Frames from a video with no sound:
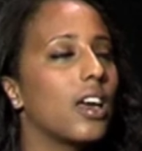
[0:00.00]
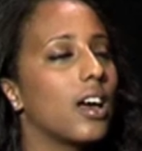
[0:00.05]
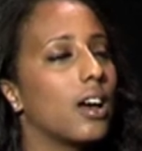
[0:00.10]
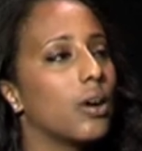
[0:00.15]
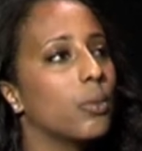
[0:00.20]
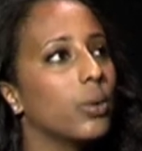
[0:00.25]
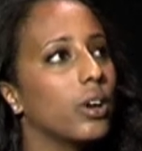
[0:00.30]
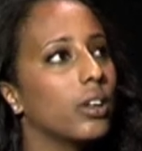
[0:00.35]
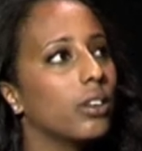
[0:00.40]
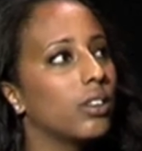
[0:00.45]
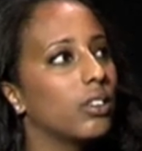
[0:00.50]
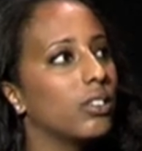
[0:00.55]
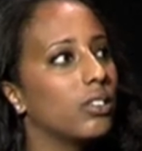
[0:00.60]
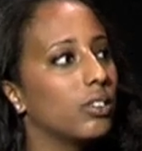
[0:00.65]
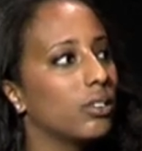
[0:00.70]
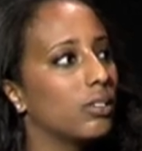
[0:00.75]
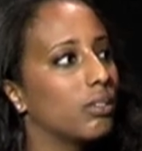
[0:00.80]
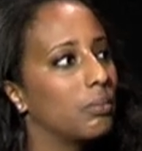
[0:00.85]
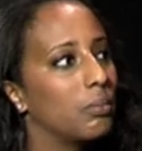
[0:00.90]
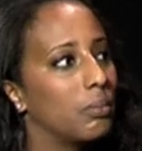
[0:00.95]
Yeah, I wanted
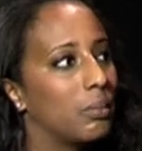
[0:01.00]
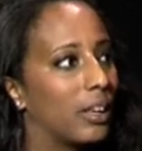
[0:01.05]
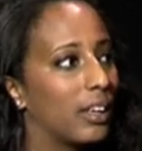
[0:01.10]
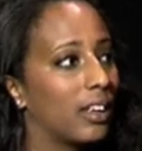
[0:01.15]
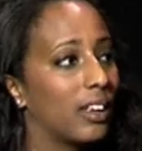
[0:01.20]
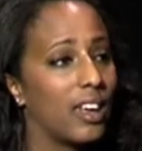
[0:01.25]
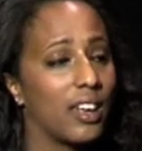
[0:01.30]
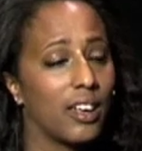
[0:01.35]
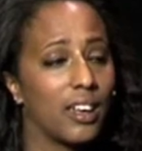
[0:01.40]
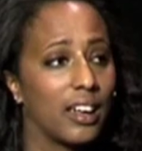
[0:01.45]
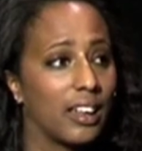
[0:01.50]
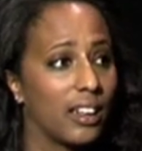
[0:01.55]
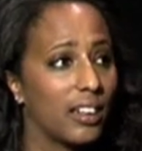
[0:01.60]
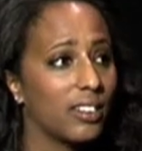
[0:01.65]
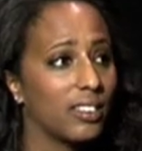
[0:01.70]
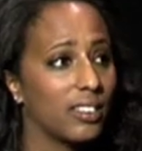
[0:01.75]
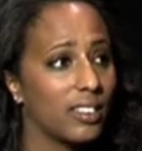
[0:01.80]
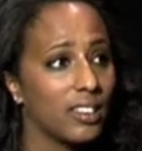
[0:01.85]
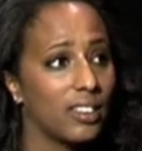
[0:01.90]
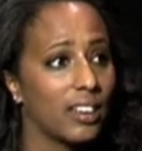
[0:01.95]
to. Like,
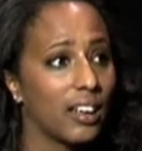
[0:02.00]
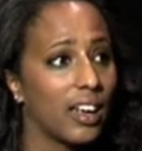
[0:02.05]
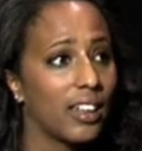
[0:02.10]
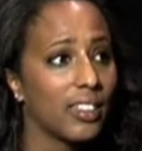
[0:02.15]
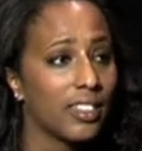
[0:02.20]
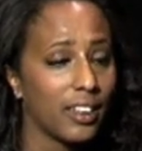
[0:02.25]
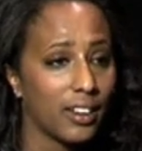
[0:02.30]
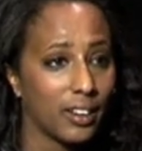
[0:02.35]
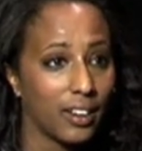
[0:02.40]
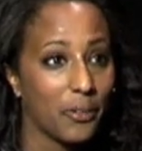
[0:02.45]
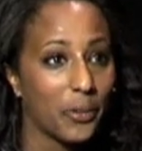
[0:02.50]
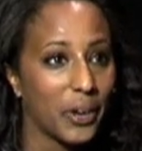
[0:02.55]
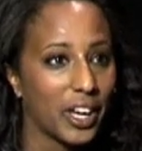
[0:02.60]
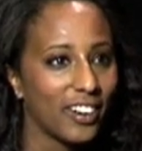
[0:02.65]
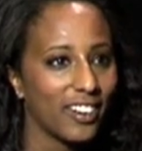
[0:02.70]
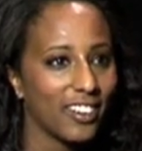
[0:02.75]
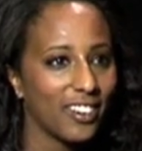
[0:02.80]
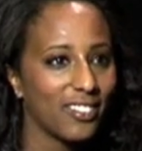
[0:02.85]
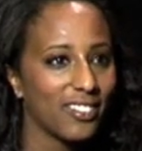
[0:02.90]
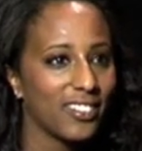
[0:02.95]
since I got that
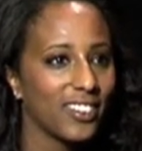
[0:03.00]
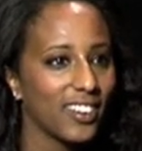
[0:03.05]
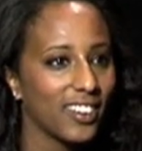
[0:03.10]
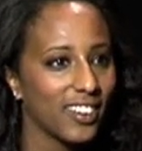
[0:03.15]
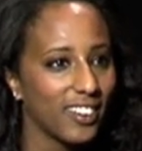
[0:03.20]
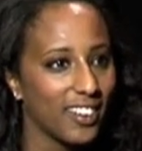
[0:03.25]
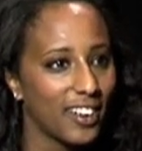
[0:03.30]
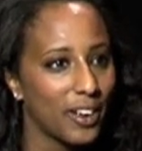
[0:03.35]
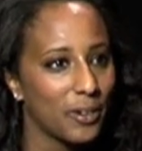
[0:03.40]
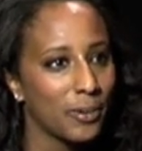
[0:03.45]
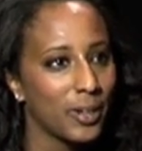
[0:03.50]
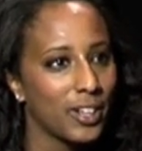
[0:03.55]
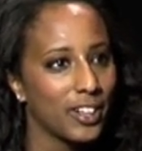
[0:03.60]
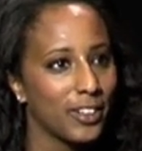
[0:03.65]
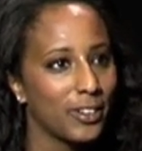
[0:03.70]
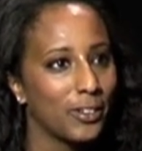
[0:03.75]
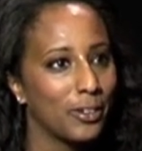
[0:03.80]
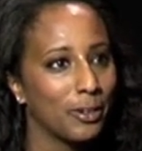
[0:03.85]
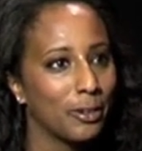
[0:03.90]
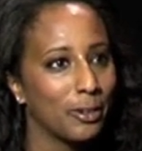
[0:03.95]
great gift, I
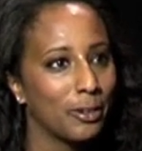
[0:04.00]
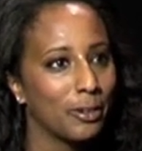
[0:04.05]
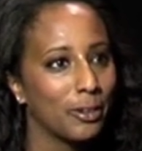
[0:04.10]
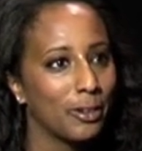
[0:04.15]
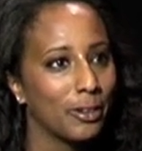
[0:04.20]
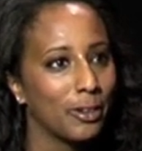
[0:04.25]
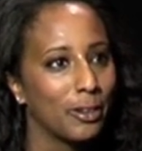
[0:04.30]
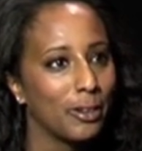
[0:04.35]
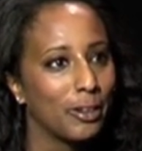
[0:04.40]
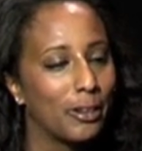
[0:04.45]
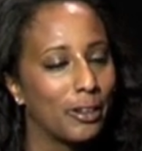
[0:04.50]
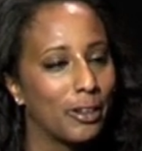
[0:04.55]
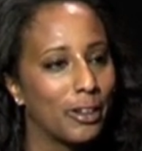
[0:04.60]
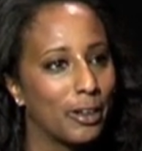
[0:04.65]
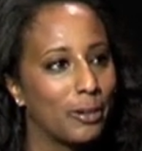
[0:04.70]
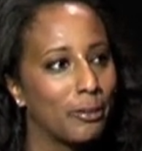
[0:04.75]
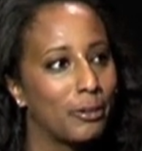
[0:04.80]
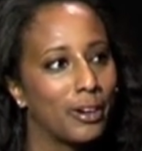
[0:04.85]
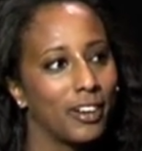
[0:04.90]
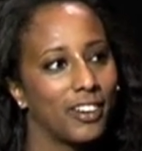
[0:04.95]
wanted
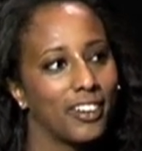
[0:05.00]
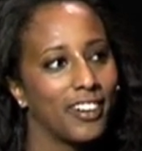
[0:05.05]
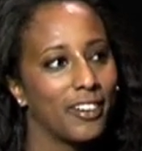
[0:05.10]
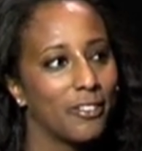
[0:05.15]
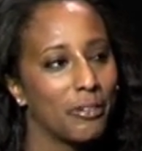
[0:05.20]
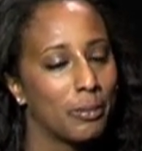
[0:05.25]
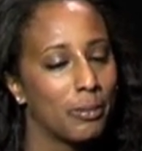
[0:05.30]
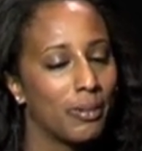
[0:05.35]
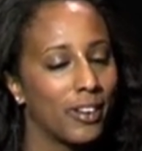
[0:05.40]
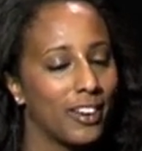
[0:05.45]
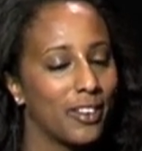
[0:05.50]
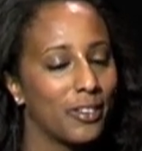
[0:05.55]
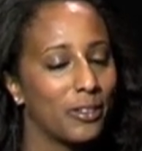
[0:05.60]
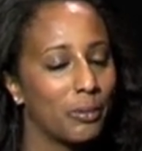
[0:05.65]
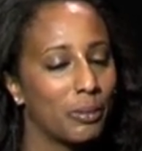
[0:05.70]
everybody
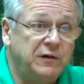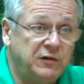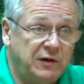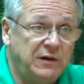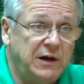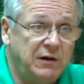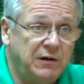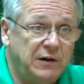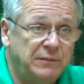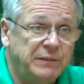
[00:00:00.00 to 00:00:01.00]
that's in the
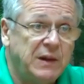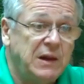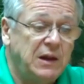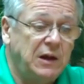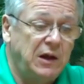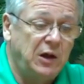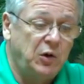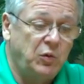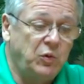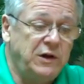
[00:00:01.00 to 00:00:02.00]
area.
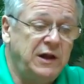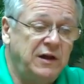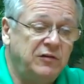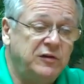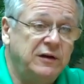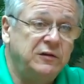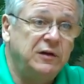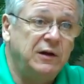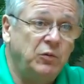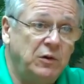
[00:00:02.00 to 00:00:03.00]
We have set
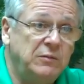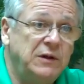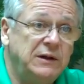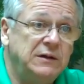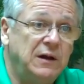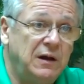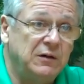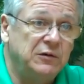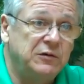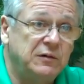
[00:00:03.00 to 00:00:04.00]
aside $1 million
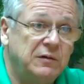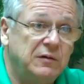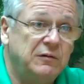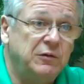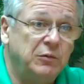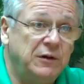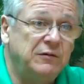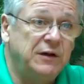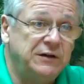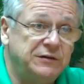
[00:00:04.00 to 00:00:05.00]
for
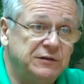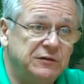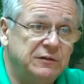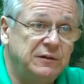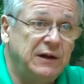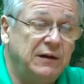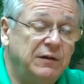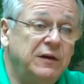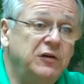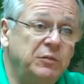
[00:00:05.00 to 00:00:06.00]
renovations. Now,
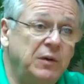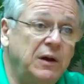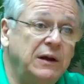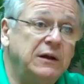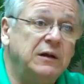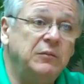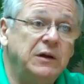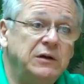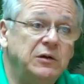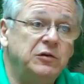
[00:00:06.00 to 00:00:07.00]
this money can
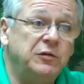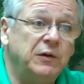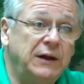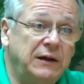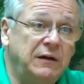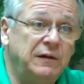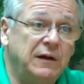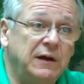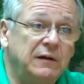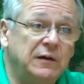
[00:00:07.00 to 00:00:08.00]
be used for
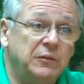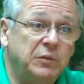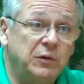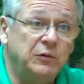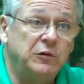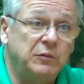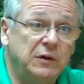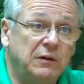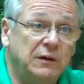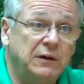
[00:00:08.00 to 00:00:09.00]
anything that improves the
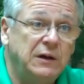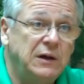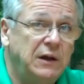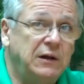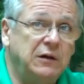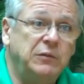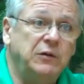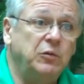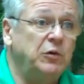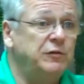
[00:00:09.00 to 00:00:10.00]
building. It could
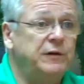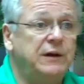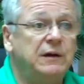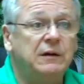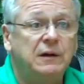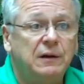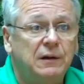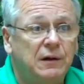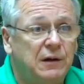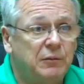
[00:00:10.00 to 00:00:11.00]
be roofing,
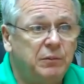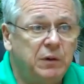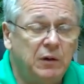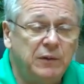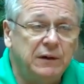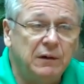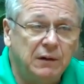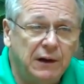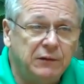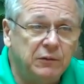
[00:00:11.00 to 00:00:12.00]
plumbing,
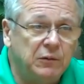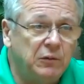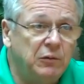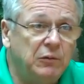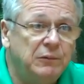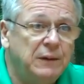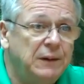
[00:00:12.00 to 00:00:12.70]
electrical.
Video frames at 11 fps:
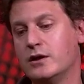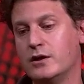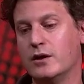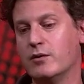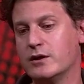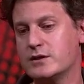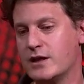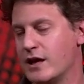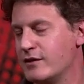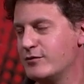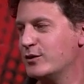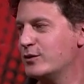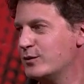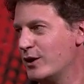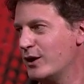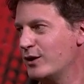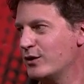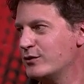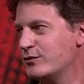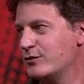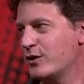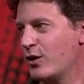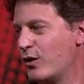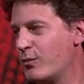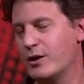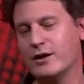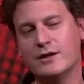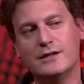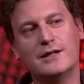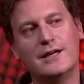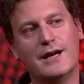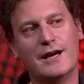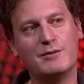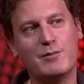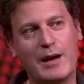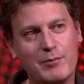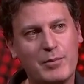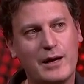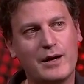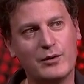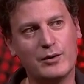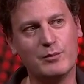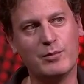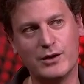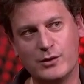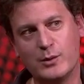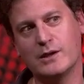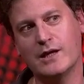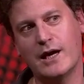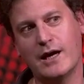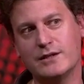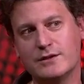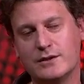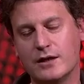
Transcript: you know, I saved on a lot of clobber and manpower by doing that.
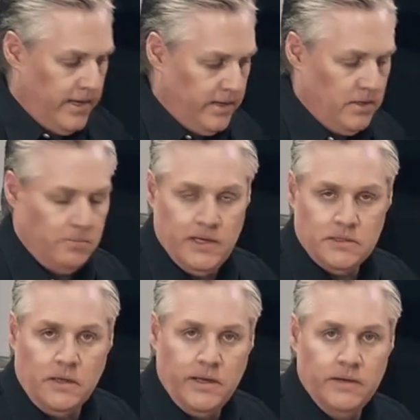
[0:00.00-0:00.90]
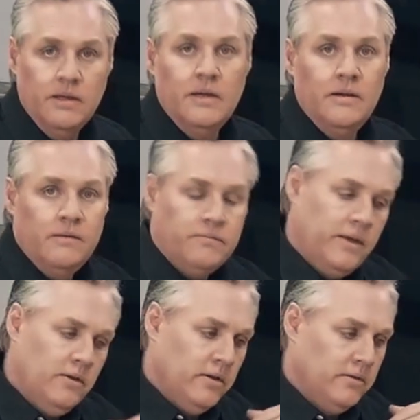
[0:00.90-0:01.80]
lay down your base layer,
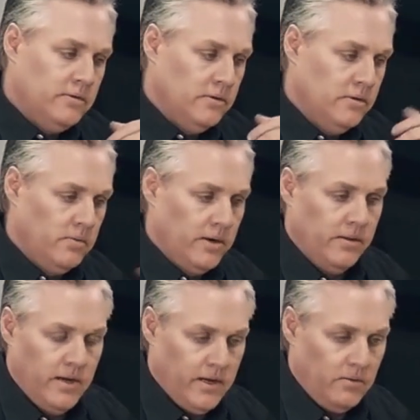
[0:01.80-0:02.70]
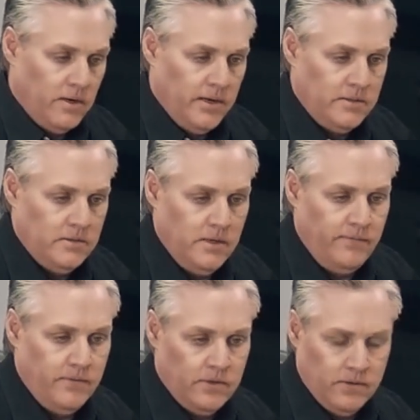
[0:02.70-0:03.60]
then go to one of the cutaways.
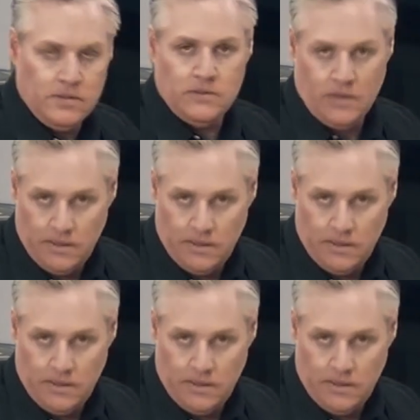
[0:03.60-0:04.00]
As long as the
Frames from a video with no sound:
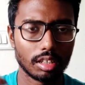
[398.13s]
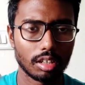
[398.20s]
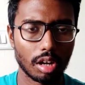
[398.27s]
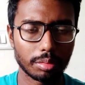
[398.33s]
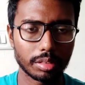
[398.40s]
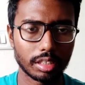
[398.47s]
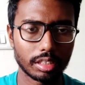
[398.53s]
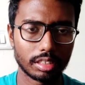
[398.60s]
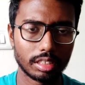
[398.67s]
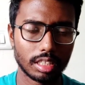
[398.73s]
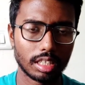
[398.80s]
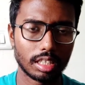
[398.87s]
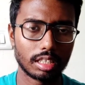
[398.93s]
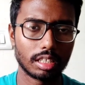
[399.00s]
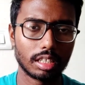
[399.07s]
options, they
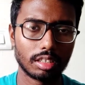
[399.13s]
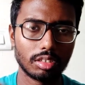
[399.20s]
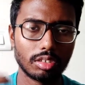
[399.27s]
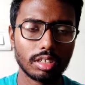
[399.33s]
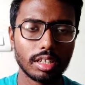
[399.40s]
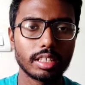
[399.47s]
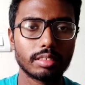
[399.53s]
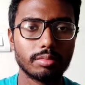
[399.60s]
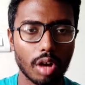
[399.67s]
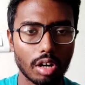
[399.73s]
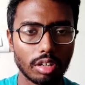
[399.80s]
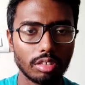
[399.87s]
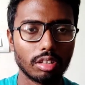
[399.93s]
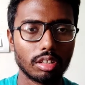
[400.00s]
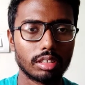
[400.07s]
are known as
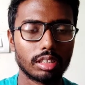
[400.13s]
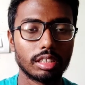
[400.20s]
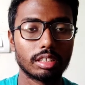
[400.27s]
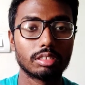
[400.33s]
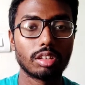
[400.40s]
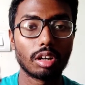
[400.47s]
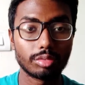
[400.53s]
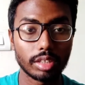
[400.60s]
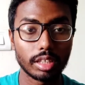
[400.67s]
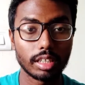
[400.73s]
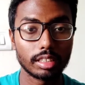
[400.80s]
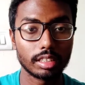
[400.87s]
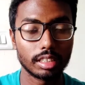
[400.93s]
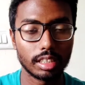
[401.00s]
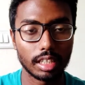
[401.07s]
modules in software
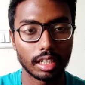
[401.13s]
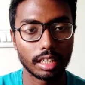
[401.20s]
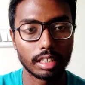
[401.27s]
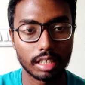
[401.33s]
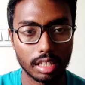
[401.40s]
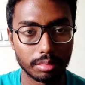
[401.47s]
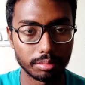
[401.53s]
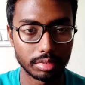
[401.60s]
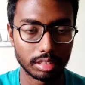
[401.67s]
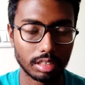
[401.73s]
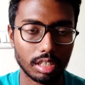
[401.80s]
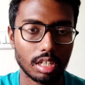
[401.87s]
engineering terms.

****************************************

> **WHAT THE EXERCISE ASKS**
Images aside, return each entry above precisely as it stands.

> **EXERCISE RESPONSE**
Frames from a video with no sound:
[0:00.00]
[0:00.05]
[0:00.10]
[0:00.15]
[0:00.20]
[0:00.25]
[0:00.30]
[0:00.35]
[0:00.40]
[0:00.45]
[0:00.50]
[0:00.55]
[0:00.60]
[0:00.65]
[0:00.70]
[0:00.75]
[0:00.80]
[0:00.85]
[0:00.90]
[0:00.95]
Yeah, I wanted
[0:01.00]
[0:01.05]
[0:01.10]
[0:01.15]
[0:01.20]
[0:01.25]
[0:01.30]
[0:01.35]
[0:01.40]
[0:01.45]
[0:01.50]
[0:01.55]
[0:01.60]
[0:01.65]
[0:01.70]
[0:01.75]
[0:01.80]
[0:01.85]
[0:01.90]
[0:01.95]
to. Like,
[0:02.00]
[0:02.05]
[0:02.10]
[0:02.15]
[0:02.20]
[0:02.25]
[0:02.30]
[0:02.35]
[0:02.40]
[0:02.45]
[0:02.50]
[0:02.55]
[0:02.60]
[0:02.65]
[0:02.70]
[0:02.75]
[0:02.80]
[0:02.85]
[0:02.90]
[0:02.95]
since I got that
[0:03.00]
[0:03.05]
[0:03.10]
[0:03.15]
[0:03.20]
[0:03.25]
[0:03.30]
[0:03.35]
[0:03.40]
[0:03.45]
[0:03.50]
[0:03.55]
[0:03.60]
[0:03.65]
[0:03.70]
[0:03.75]
[0:03.80]
[0:03.85]
[0:03.90]
[0:03.95]
great gift, I
[0:04.00]
[0:04.05]
[0:04.10]
[0:04.15]
[0:04.20]
[0:04.25]
[0:04.30]
[0:04.35]
[0:04.40]
[0:04.45]
[0:04.50]
[0:04.55]
[0:04.60]
[0:04.65]
[0:04.70]
[0:04.75]
[0:04.80]
[0:04.85]
[0:04.90]
[0:04.95]
wanted
[0:05.00]
[0:05.05]
[0:05.10]
[0:05.15]
[0:05.20]
[0:05.25]
[0:05.30]
[0:05.35]
[0:05.40]
[0:05.45]
[0:05.50]
[0:05.55]
[0:05.60]
[0:05.65]
[0:05.70]
everybody
[00:00:00.00 to 00:00:01.00]
that's in the
[00:00:01.00 to 00:00:02.00]
area.
[00:00:02.00 to 00:00:03.00]
We have set
[00:00:03.00 to 00:00:04.00]
aside $1 million
[00:00:04.00 to 00:00:05.00]
for
[00:00:05.00 to 00:00:06.00]
renovations. Now,
[00:00:06.00 to 00:00:07.00]
this money can
[00:00:07.00 to 00:00:08.00]
be used for
[00:00:08.00 to 00:00:09.00]
anything that improves the
[00:00:09.00 to 00:00:10.00]
building. It could
[00:00:10.00 to 00:00:11.00]
be roofing,
[00:00:11.00 to 00:00:12.00]
plumbing,
[00:00:12.00 to 00:00:12.70]
electrical.
Video frames at 11 fps:
Transcript: you know, I saved on a lot of clobber and manpower by doing that.
[0:00.00-0:00.90]
[0:00.90-0:01.80]
lay down your base layer,
[0:01.80-0:02.70]
[0:02.70-0:03.60]
then go to one of the cutaways.
[0:03.60-0:04.00]
As long as the
Frames from a video with no sound:
[398.13s]
[398.20s]
[398.27s]
[398.33s]
[398.40s]
[398.47s]
[398.53s]
[398.60s]
[398.67s]
[398.73s]
[398.80s]
[398.87s]
[398.93s]
[399.00s]
[399.07s]
options, they
[399.13s]
[399.20s]
[399.27s]
[399.33s]
[399.40s]
[399.47s]
[399.53s]
[399.60s]
[399.67s]
[399.73s]
[399.80s]
[399.87s]
[399.93s]
[400.00s]
[400.07s]
are known as
[400.13s]
[400.20s]
[400.27s]
[400.33s]
[400.40s]
[400.47s]
[400.53s]
[400.60s]
[400.67s]
[400.73s]
[400.80s]
[400.87s]
[400.93s]
[401.00s]
[401.07s]
modules in software
[401.13s]
[401.20s]
[401.27s]
[401.33s]
[401.40s]
[401.47s]
[401.53s]
[401.60s]
[401.67s]
[401.73s]
[401.80s]
[401.87s]
engineering terms.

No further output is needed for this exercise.